Norepinephrine β1 = α1 >
β2 = α2
Severe hypotension; septic shock Reflex bradycardia masks direct stimulatory effects on sinoatrial node.
Dopamine β1 = β2 > α1* Acute heart failure, cardiogenic shock and acute renal failure Biosynthetic precursor of norepinephrine; stimulates norepinephrine release. *At low doses, it stimulates the heart and decreases systemic vascular resistance; at high doses, vasodilation becomes vasoconstriction as lower affinity α-receptors bind to the dopamine; also binds to D1 receptors in kidney, producing vasodilation.
Dobutamine β1 > β2 > α1 Acute heart failure; cardiogenic shock; refractory heart failure Net effect is cardiac stimulation with modest vasodilation.
Isoproterenol β1 = β2 Bradycardia and atrioventricular block Net effect is cardiac stimulation and vasodilation with little change in pressure.

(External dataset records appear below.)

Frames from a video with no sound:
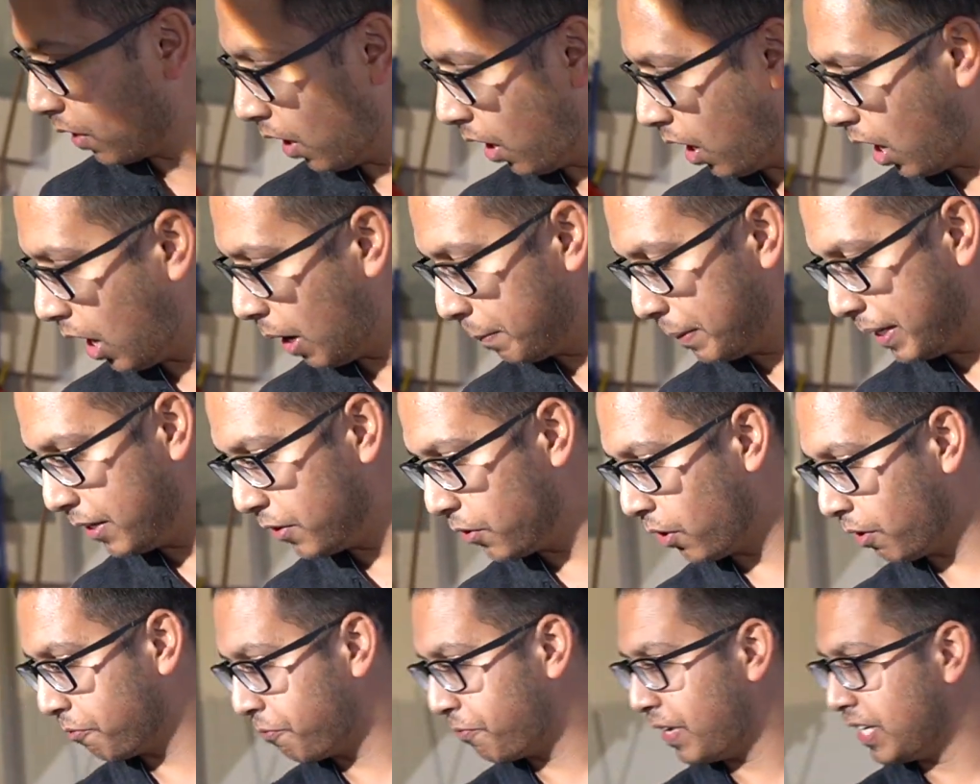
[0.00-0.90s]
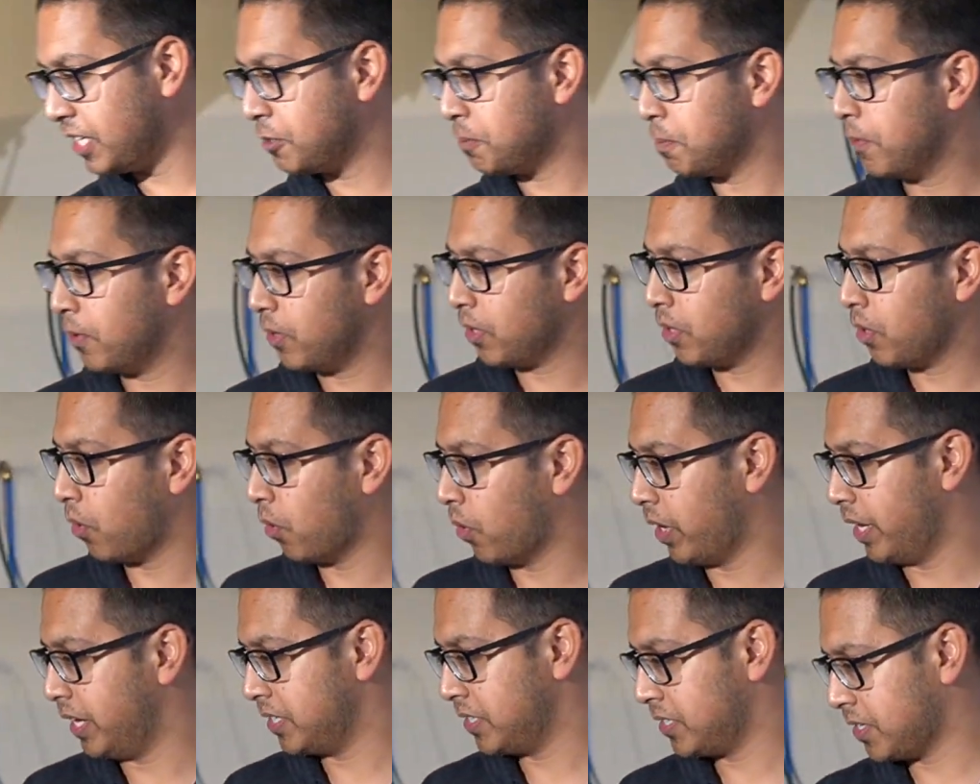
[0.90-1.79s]
Either on Facebook
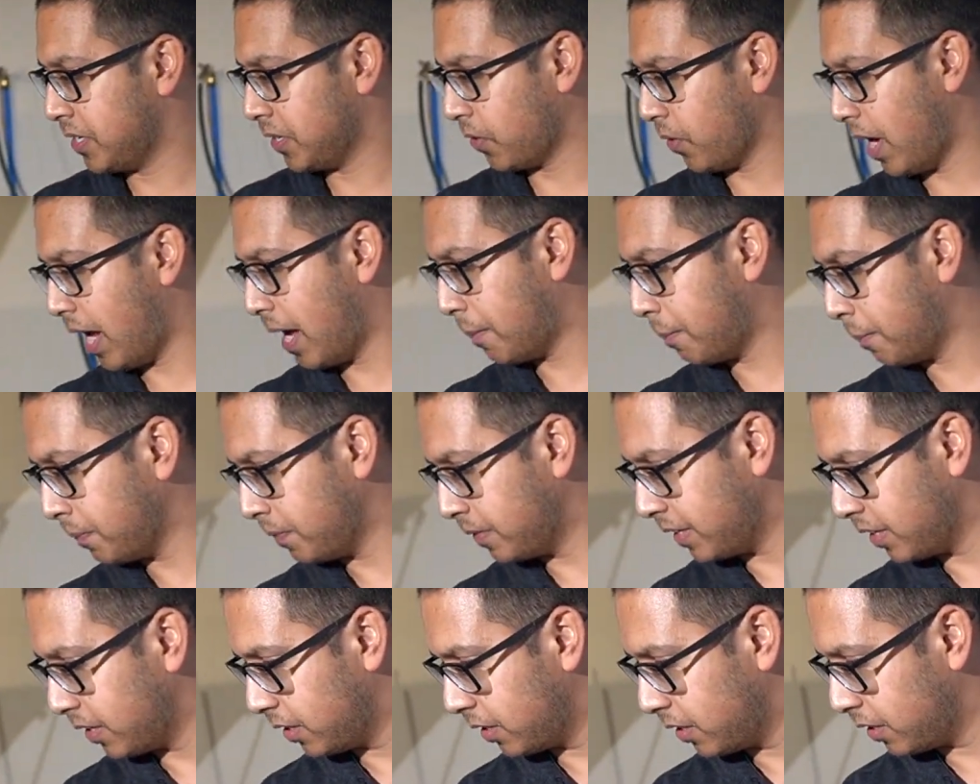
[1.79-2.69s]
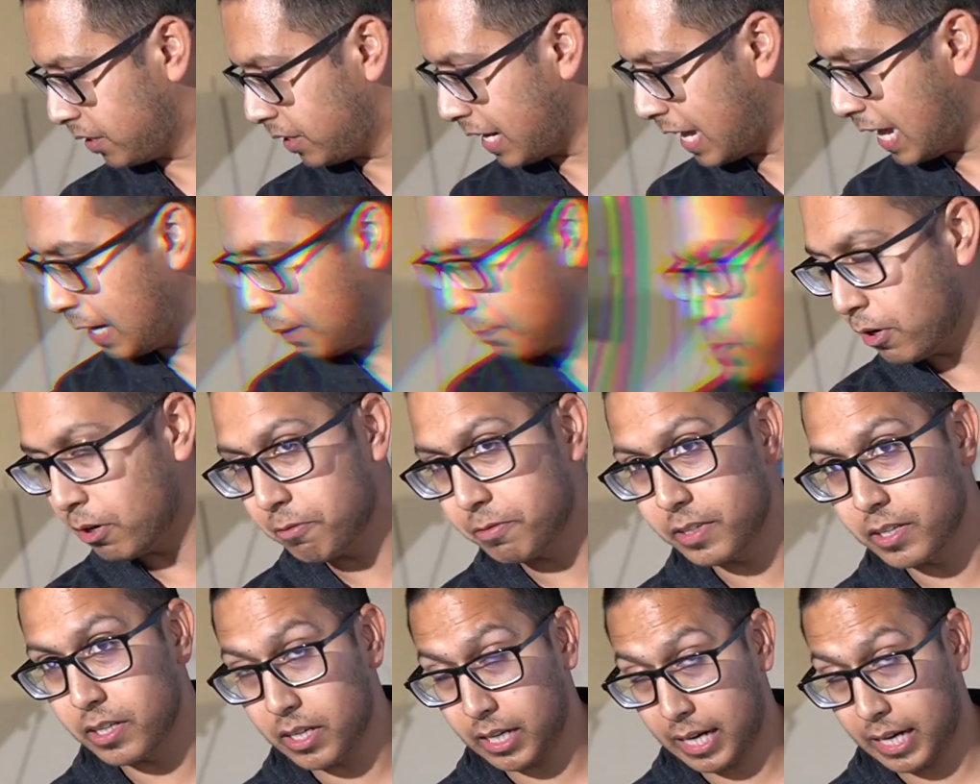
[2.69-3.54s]
or Instagram. The name of the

Side Effects and Contraindications

A major side effect of β-agonists is cardiac arrhythmia. Because these drugs increase myocardial oxygen demand, they can precipitate angina in patients with coronary artery disease. Headache and tremor are also common.

Revised 10/26/12

DISCLAIMER: These materials are for educational purposes only, and are not a source of medical decision-making advice.